You are required to perform to use the acid_rain data set provided by the instructor to perform Nonparametric One-Sample Wilcoxon Signed-Rank Test. The objective of this project is to test whether the median rainwater pH before the intervention is different from the regulatory standard of 5.5.

Solution

Project Objective: Test whether the median rainwater pH before the intervention is different from the regulatory standard of 5.5.

Hypotheses:

Null Hypothesis: The median pH before intervention is 5.5
Alternative Hypothesis: The median pH before intervention is not 5.5.

Mathematical Concept:

For each observation, compute the difference: \[d_i = pH_i - 5.5\] Then rank the absolute differences $|d_i|$ (ignoring zeros) and sum the ranks for positive differences. The Wilcoxon test statistic $W$ is compared against its distribution to determine significance.

# Load necessary library
library(dplyr)

# Read the dataset (adjust the URL as needed)
acid_data <- read.csv("data/acid_rain.csv")

# View the first few rows
#head(acid_data)

# Nonparametric One-Sample Wilcoxon Signed-Rank Test on 'Before' pH values
# Test if the median pH before intervention is 5.5
wilcox_test_before <- wilcox.test(acid_data$Before, mu = 5.5, alternative = "two.sided")
print(wilcox_test_before)

## 
##  Wilcoxon signed rank exact test
## 
## data:  acid_data$Before
## V = 67, p-value = 0.7197
## alternative hypothesis: true location is not equal to 5.5

p-value is above 0.05 therefore the null hypothesis is accepted where we conclude that the median pH before the intervention is 5.5.

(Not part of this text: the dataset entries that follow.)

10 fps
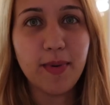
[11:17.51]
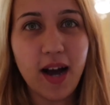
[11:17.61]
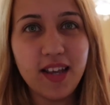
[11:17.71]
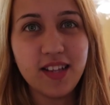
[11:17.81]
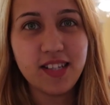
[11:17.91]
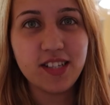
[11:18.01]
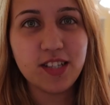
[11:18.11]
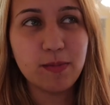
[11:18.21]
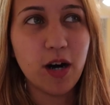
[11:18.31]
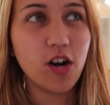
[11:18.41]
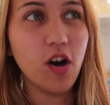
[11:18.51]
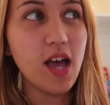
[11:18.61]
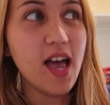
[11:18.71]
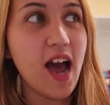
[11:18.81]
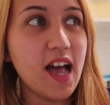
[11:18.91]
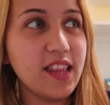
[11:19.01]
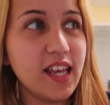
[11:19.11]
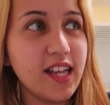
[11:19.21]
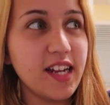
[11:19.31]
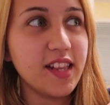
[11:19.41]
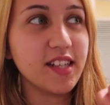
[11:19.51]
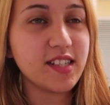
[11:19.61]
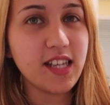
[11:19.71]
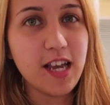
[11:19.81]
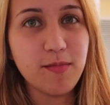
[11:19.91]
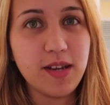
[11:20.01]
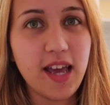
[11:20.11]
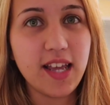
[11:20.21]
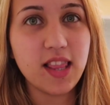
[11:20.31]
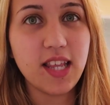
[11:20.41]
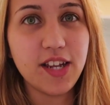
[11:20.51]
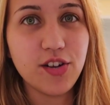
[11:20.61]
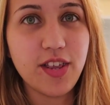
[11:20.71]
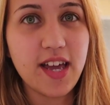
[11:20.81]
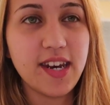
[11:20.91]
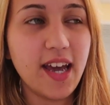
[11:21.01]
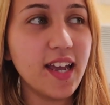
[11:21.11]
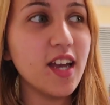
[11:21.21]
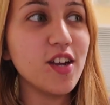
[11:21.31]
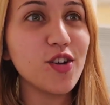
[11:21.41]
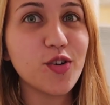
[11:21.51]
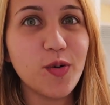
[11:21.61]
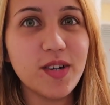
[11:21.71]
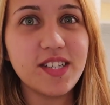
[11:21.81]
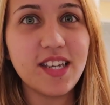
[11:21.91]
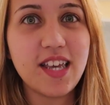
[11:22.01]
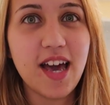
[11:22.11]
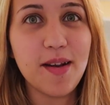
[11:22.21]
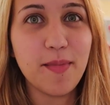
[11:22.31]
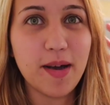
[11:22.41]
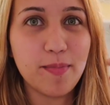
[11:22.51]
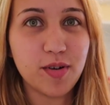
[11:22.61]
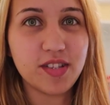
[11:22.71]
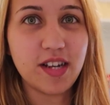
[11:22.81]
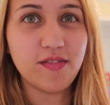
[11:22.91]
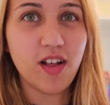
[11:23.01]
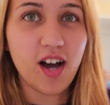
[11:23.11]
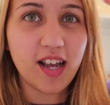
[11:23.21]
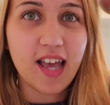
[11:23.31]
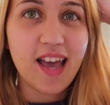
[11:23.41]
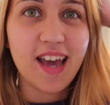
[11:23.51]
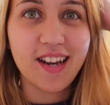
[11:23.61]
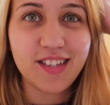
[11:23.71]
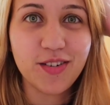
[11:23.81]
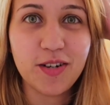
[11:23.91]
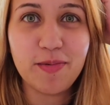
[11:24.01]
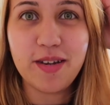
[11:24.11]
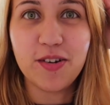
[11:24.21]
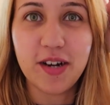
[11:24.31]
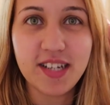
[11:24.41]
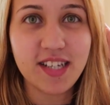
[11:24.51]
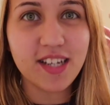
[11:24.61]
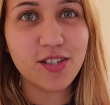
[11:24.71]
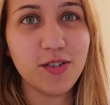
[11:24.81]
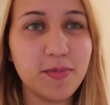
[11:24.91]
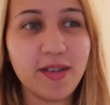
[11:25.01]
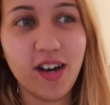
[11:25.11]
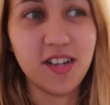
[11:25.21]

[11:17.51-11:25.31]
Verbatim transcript: a behind the scenes tomorrow and then in the same day later that night you're going to get my birthday vlog and it's going to be crazy it's going to be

________________________________________________________________________________

2.3.2 Nonparametric two-sample paired sign test and paired Wilcoxon Signed Rank Test

The Wilcoxon Rank Sum Test (also known as the Mann–Whitney U test or the Wilcoxon–Mann–Whitney test) is a nonparametric procedure that tests for a difference between two population medians. The test is used to determine whether one population consistently produces larger or smaller measurements than another, assuming that the two populations have approximately equal variance.

Here are the assumptions before carrying out the test;

The two samples are independent.
The data distributions of the two populations are similar in shape (same variance), though not necessarily the same mean or median.
The test does not assume a specific distribution (e.g., normal, lognormal, gamma, etc.).
The sample size for each group should preferably be at least 20, but meaningful results can still be obtained with samples as small as 10 using refined algorithms.

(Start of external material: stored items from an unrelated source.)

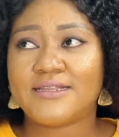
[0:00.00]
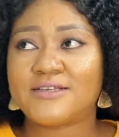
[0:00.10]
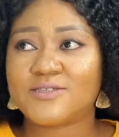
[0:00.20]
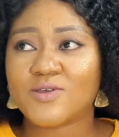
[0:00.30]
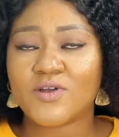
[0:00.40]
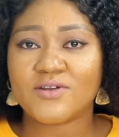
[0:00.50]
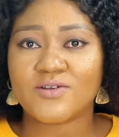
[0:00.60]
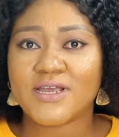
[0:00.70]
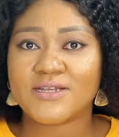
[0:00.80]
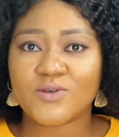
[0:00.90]
son or
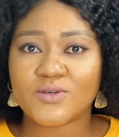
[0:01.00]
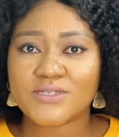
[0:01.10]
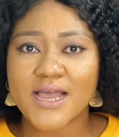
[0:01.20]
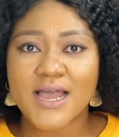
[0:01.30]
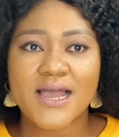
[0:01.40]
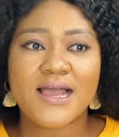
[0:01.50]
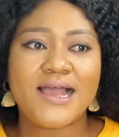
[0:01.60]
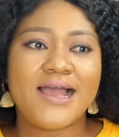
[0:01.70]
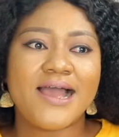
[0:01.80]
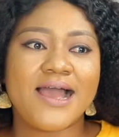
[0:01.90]
their daughter,
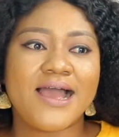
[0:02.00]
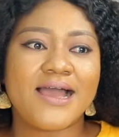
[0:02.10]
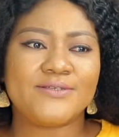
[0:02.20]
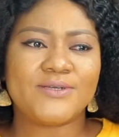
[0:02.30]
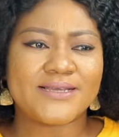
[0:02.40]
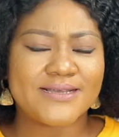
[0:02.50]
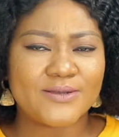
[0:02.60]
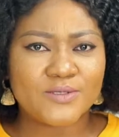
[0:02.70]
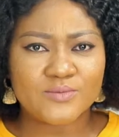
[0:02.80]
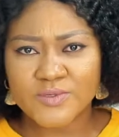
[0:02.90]
and you guys are
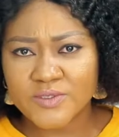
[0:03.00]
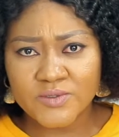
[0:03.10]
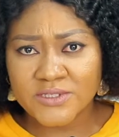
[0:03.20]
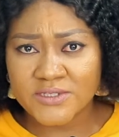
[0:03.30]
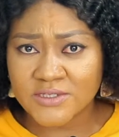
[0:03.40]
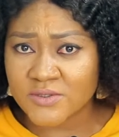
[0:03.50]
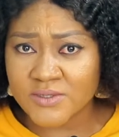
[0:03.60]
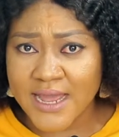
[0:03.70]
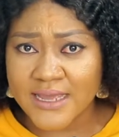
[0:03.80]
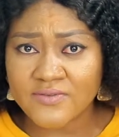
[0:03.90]
going to build this new
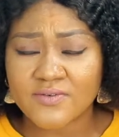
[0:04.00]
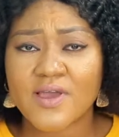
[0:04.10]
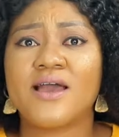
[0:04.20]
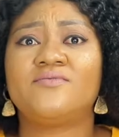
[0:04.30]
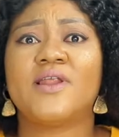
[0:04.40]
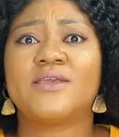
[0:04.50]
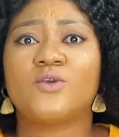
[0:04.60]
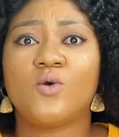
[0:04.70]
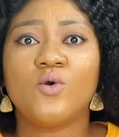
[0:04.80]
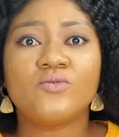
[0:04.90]
life, have like
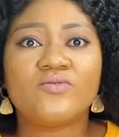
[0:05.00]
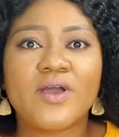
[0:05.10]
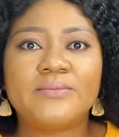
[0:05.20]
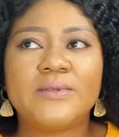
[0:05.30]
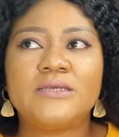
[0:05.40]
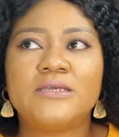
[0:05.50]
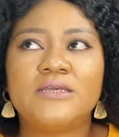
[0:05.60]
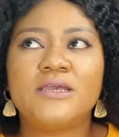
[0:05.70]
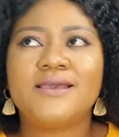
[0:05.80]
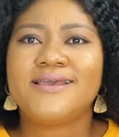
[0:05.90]
your own
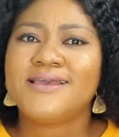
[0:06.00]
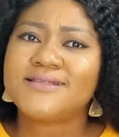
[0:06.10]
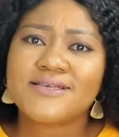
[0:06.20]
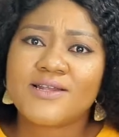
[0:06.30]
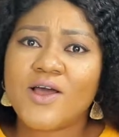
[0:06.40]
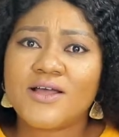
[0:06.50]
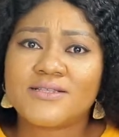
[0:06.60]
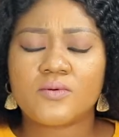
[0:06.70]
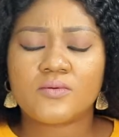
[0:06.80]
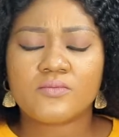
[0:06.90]
family. It's a lot.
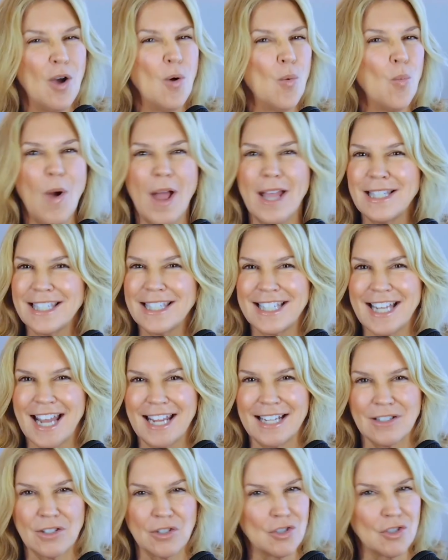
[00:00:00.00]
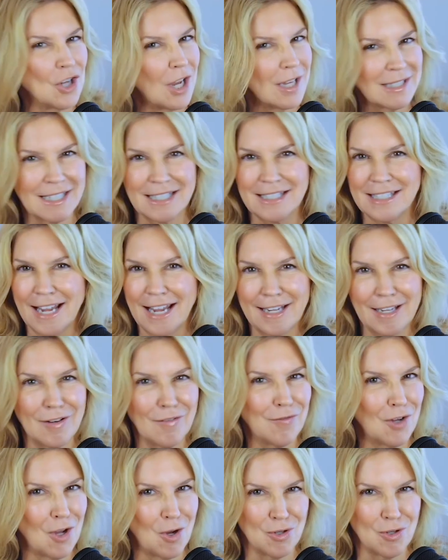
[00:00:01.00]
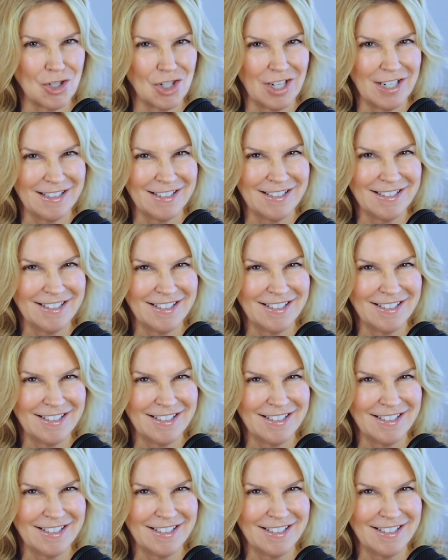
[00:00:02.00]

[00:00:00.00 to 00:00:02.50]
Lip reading: Wednesdays, just executive coaching.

Follow the steps below to carry out the tests;

Combine the two samples into a single data set and rank the observations in ascending order.
Compute the Wilcoxon test statistic as the sum of the ranks for one of the groups (usually the smaller group).
If each sample size is , obtain the critical value from statistical tables.
If each sample size is , compute the test statistic’s standardized form and compare it to the normal distribution.
Compute the p-value from statistical tables or using functions in R such as pnorm().

If tied values exist;

the average rank is assigned to all tied values.
The presence of ties may require an adjustment to the test statistic calculation.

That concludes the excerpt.